Заклинатели, думал Конрад, идя по следу из слов и воспоминаний. Дейру похитили заклинатели. А значит, времени у него мало. Если Конрад не успеет, его девочку зарежут на лабораторном столе, как овцу, а кровью напоят потустороннее существо, чтобы заставить его служить себе. Когда-то подобное было в порядке вещей, сейчас за это полагалась виселица — но всё равно находились смельчаки, рискующие свободой и жизнью ради большого куша. Слишком уж сильные сущности могли пойти за тем, кто предложит такую плату.
А ведь ещё полгода, от силы год, и Дейра стала бы бесполезной для них. Сейчас она горит ярко, как любой подросток — но очень скоро её тело закончит превращение из девочки в женщину, и душа погаснет. Так случается со всеми. Те, кто продолжает мерцать хотя бы слабыми искорками былого огня, становятся заклинателями. Те, в ком остаётся лишь пепел — обычными людьми.
Конрад не знал, кого — или что — хотели напоить те двое. Ему было плевать. Он тоже собирался совершить преступление, за которое до сих пор вешали: намеренное убийство. Впрочем, его наверняка оправдают. Люди помнили чёрные страницы своей истории и детей не прощали никому.
Дорога вывела его на главную площадь. Что ж, все городские дороги ведут сюда.
— Тридцать лет! — вещал с возвышения клирик в белоснежной рясе. — Тридцать лет назад Творец смилостивился над нами и отправил Белую Чуму обратно в преисподнюю! Он преподал урок всем нам, урок тяжёлый и тёмный. Лишь сила искренней молитвы…

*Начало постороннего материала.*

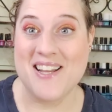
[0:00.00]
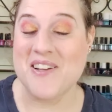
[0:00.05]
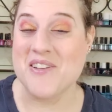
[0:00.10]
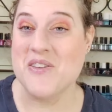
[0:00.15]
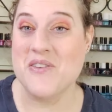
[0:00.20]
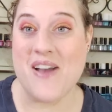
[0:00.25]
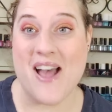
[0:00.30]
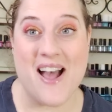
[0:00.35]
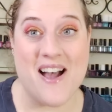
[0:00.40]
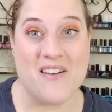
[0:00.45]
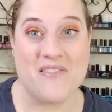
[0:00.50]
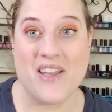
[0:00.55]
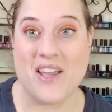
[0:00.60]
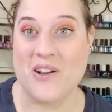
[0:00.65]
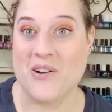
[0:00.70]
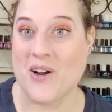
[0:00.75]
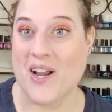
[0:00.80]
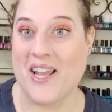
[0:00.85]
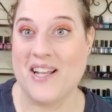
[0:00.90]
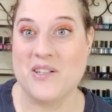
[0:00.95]
You have a
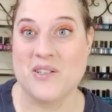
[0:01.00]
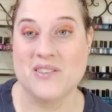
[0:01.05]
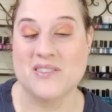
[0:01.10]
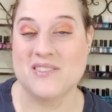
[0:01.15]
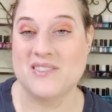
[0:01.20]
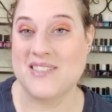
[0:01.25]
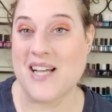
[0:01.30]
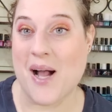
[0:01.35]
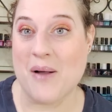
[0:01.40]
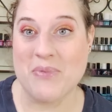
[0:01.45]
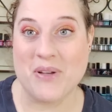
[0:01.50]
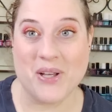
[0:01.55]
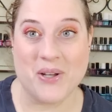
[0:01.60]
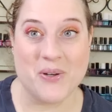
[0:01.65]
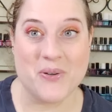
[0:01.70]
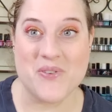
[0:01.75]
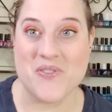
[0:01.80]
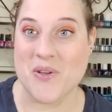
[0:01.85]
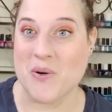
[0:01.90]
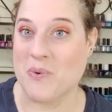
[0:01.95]
great top
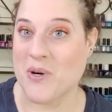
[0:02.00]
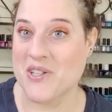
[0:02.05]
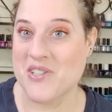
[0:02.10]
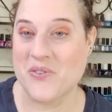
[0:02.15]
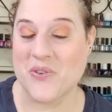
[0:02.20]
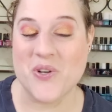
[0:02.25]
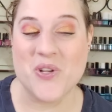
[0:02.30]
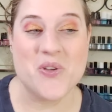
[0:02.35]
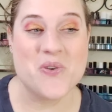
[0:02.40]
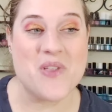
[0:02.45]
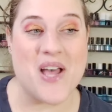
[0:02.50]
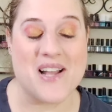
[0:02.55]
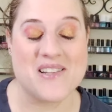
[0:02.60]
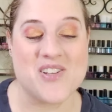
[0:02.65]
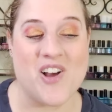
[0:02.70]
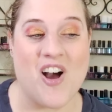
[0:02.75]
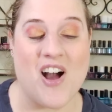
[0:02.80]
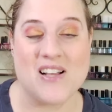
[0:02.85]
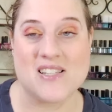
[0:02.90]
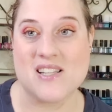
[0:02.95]
coat that works for you. That's
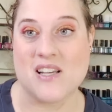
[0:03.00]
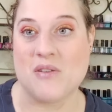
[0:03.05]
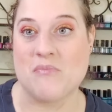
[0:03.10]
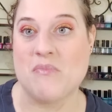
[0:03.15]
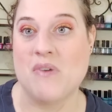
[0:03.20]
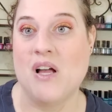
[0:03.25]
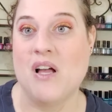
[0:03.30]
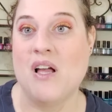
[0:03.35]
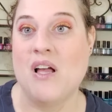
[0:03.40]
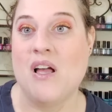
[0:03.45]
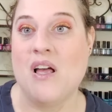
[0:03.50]
awesome.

Его слушали. Буйство карнавала стихало, приближаясь к проповеднику, точно морские волны, падающие на прибрежные скалы. Стояли мужчины в чёрных сюртуках и цилиндрах, один-в-один похожие на похитителей, стояли женщины в белых одеждах и масках Чумы. Клирик продолжал, но Конрад не смотрел на него. Он видел человека, который мог бы помочь.
Церковь всегда шла рука об руку со светской властью. Вот и сейчас у помоста стоял мужчина с холодными глазами, оглядывая толпу. Хенгест Мортен, пожизненный мэр. Городской глава, нынче одетый в тот же чёрный сюртук и цилиндр, что и все джентльмены в этот день. Только маски не было на его бледном лице, так похожем на лицо мертвеца — мэр никогда не любил традиции.

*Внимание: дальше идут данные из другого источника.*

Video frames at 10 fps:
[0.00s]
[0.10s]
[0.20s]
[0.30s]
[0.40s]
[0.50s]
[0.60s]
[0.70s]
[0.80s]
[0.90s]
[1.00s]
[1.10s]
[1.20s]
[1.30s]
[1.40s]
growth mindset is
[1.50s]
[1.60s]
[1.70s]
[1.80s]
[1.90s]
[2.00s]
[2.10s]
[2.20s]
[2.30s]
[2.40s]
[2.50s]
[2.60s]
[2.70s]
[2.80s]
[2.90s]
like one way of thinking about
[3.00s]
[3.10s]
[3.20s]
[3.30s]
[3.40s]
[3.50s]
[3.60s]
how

Ему было за что не любить Праздник исцеления: тридцать лет назад в этот самый день он потерял от чумы троих дочерей, ровно за сутки до того, как мор отступил. Смерть забрала у него душу, оставив взамен часовой механизм — и, как перешёптывались горожане, для блага общества стоило бы сделать то же самое со всеми правителями, потому что никто не работал для своего города так же, как Хенгест.

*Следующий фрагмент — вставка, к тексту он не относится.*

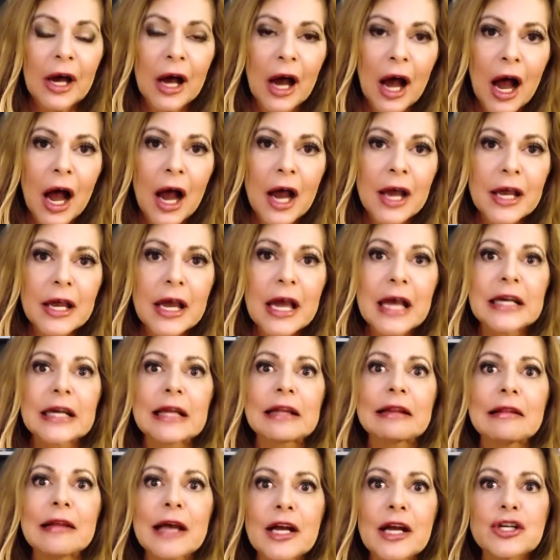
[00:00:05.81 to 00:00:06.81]
guy, and a
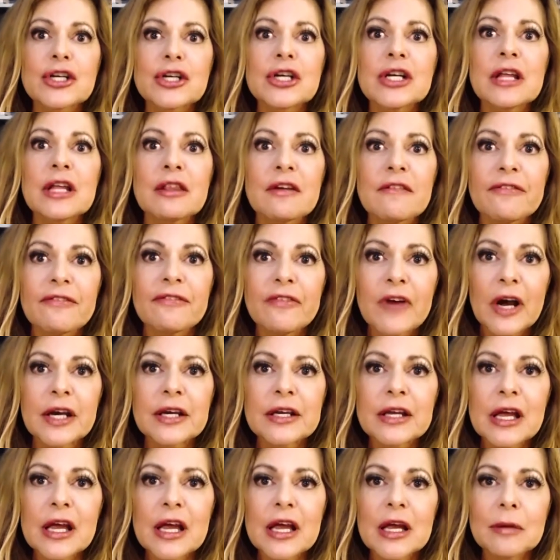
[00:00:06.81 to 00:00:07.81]
legend in the
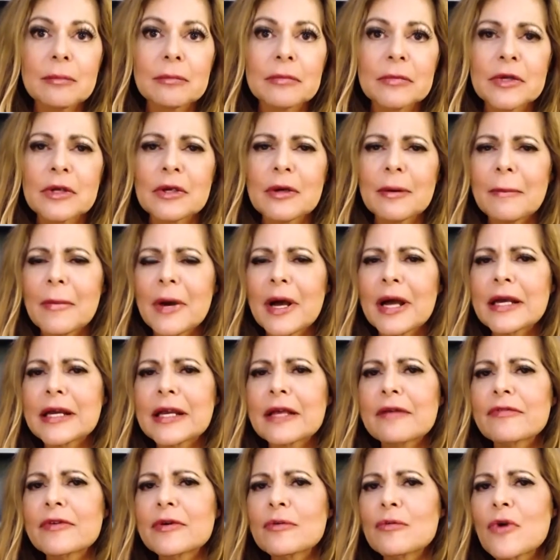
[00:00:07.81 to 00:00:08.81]
fight game. You might
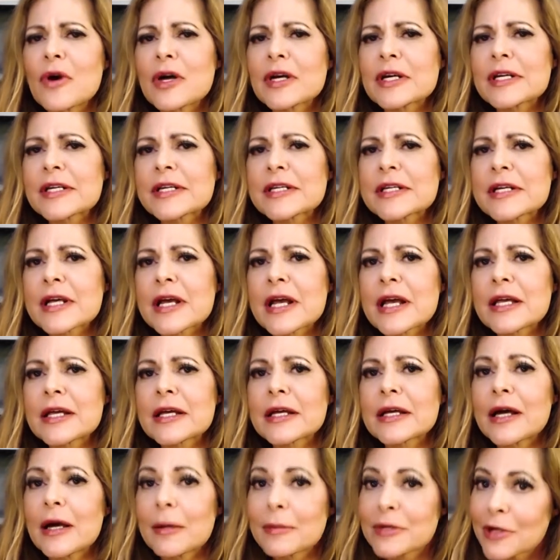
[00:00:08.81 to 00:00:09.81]
even want to see he
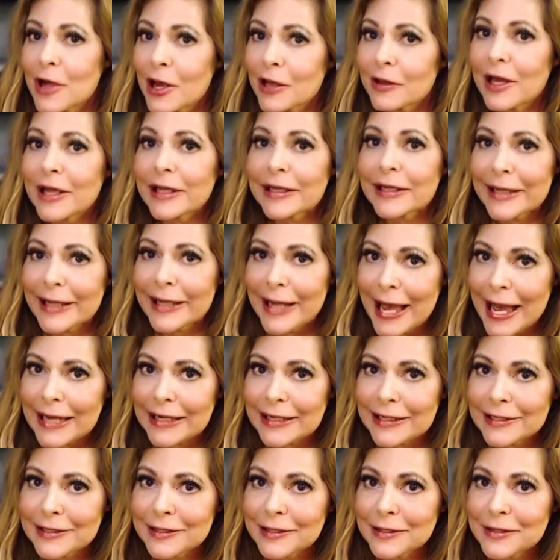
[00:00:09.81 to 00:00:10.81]
comes on like a
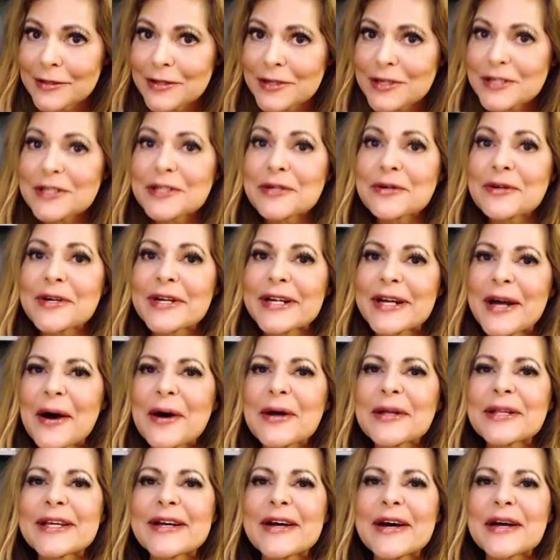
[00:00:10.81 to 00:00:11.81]
cannon. The story
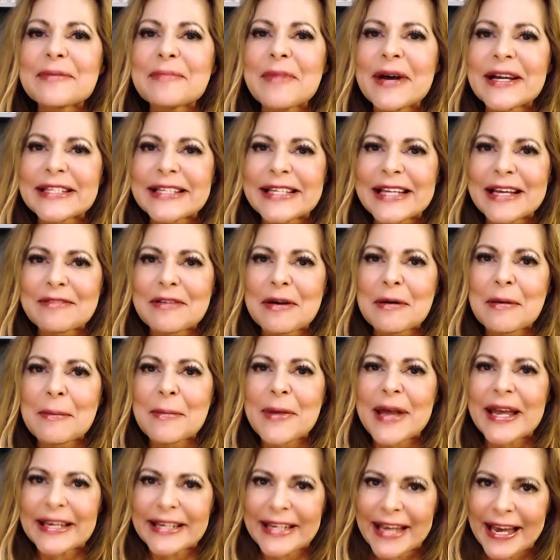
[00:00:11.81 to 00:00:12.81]
only on Must Love
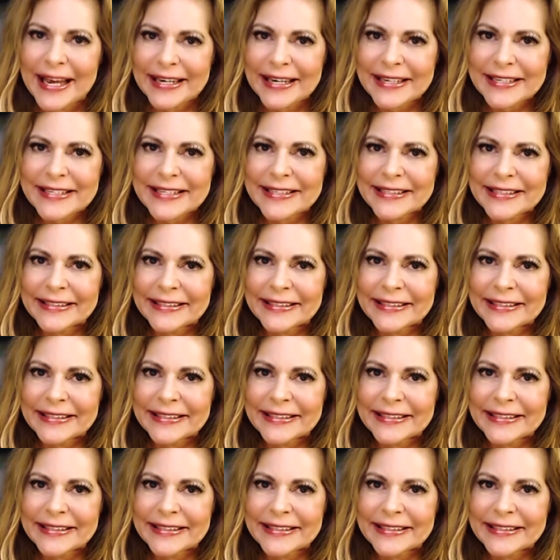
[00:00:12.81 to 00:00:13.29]
MMA next.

Никто не понял бы Конрада так же, как он.
— Мейстер Эриксон, — бесцветным голосом произнёс мэр, глядя на продирающегося сквозь толпу отставного хускэрла. — Ваше поведение и… ваша тень удивляют меня.
— Мейстер Мортен, — кивнул Конрад. — Это необходимость. У меня похитили дочь.
— Понятно, — ледяные глаза Хенгеста не выражали ничего. — Мы должны хранить своих детей, мейстер Эриксон. Сейчас не старые времена, но…
— Послушайте, — перебил его Конрад. — Когда Дейра найдётся, можете запереть меня в своём кабинете и песочить хоть целый день — я слова поперёк не скажу. Но сейчас важна каждая минута. Я могу не успеть только потому, что говорю сейчас с вами. Вы поможете мне?